Мы с отцом уехали в Америку до начала дождей. Без моей матери Калькутта вновь превратилась в то, чем она и была, — в омерзительную дыру, гигантскую площадку для сжигания трупов — по крайней мере, так считал мой отец. В Америке он мог не бояться отпускать меня в школу или в кино, в спортзал или в бойскаутские походы, будучи уверенным, что кто-нибудь всегда позаботится обо мне, да я и сам не пропаду. Там не было тагов,[9] которые могли перерезать вам глотку, перед этим задушив и ограбив, не было гундасов,[10] продававших кости своих жертв на удобрения. Не бродили повсюду коровы, поливая улицы своей священной вонючей мочой. Мой отец мог со спокойным сердцем доверить меня благословенной Америке, сам оставаясь у себя в спальне, где он опускал шторы и пил виски до тех пор, пока не напивался до отупения; тогда его горе хоть на время теряло свою остроту. Он был из тех людей, что любят раз в жизни, они фаталисты и знают с болезненной ясностью, что неизбежно придет день, когда они лишатся своей любви. Когда же этот день наступает, они едва ли бывают удивлены.

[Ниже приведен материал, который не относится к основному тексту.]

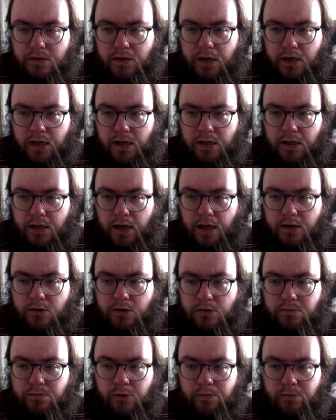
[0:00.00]
and that
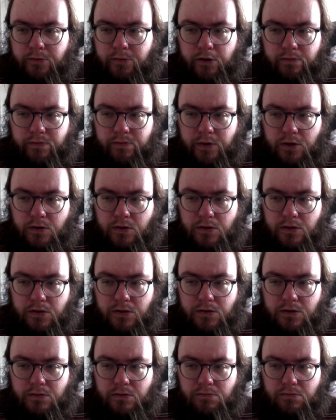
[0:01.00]
doesn't put me off
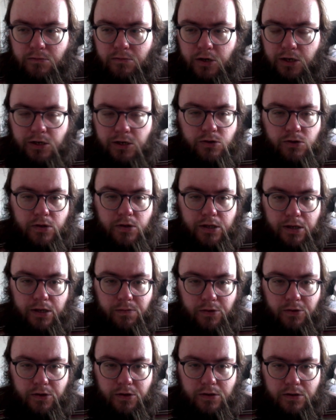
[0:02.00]
because I enjoy their
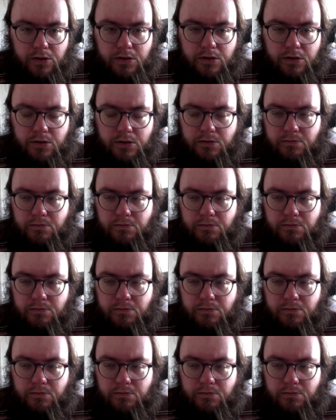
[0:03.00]
works.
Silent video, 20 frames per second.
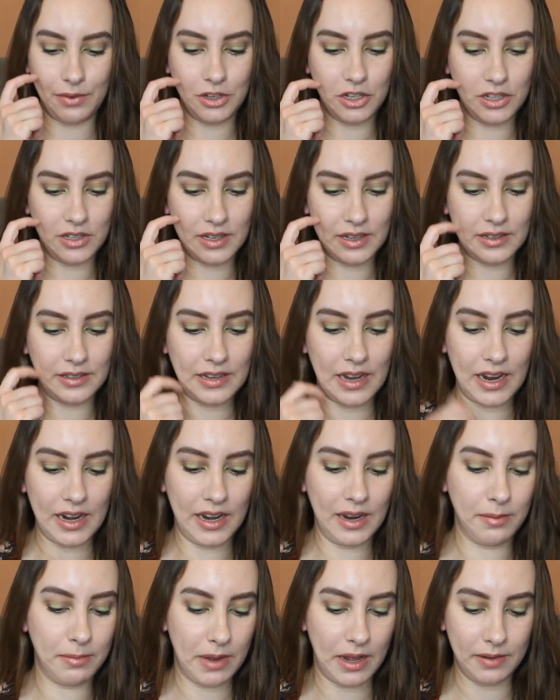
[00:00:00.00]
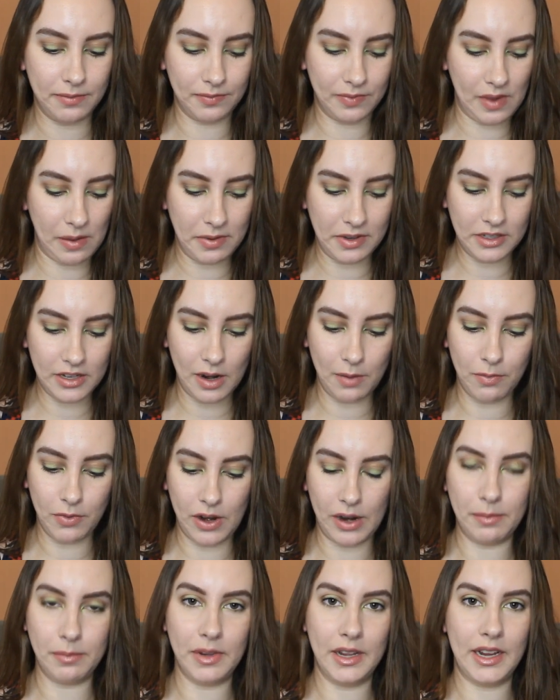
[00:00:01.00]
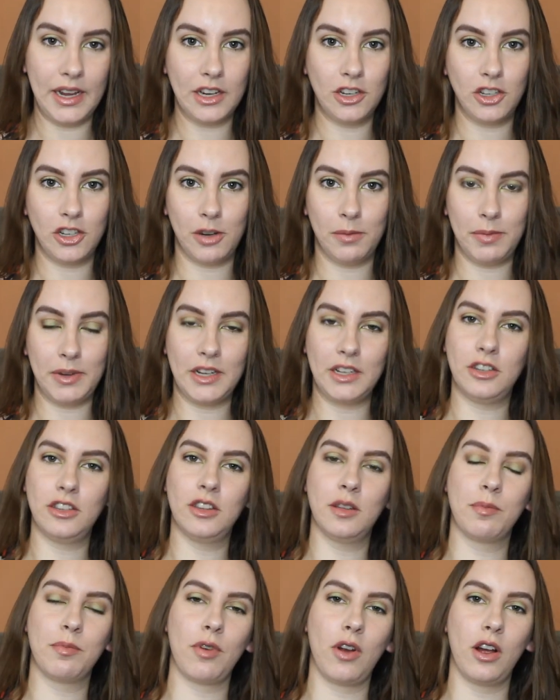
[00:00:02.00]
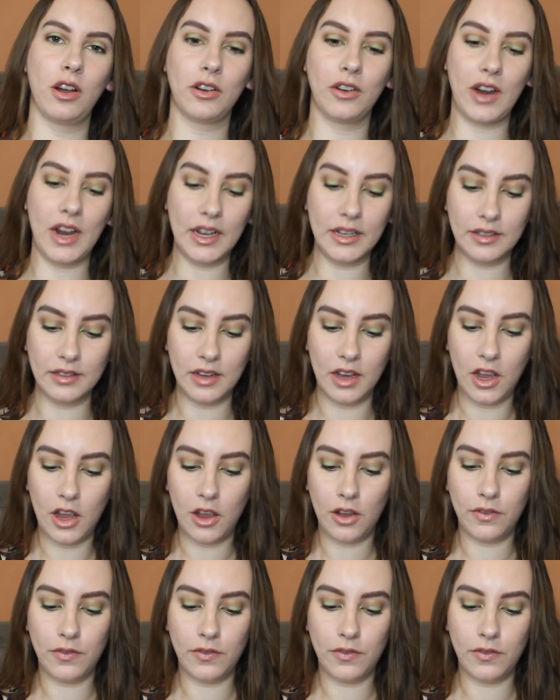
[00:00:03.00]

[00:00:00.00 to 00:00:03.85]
which is exciting, but let me stop rambling and jump into the progress.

Особенно много выпив, он начинал вспоминать Калькутту. Мой юный американский разум отказывался воспринимать этот город. Мне нравились гамбургеры, пицца и кондиционеры, неограниченная, неразборчивая любовь, что щедро изливалась на меня с экрана телевизора. Но моя индийская душа рвалась в Калькутту. Мне было уже восемнадцать, когда отец в конце концов не сумел выйти из своего последнего запоя. Я вернулся в город, где столь несчастливо родился, как только сумел собрать денег на авиабилет.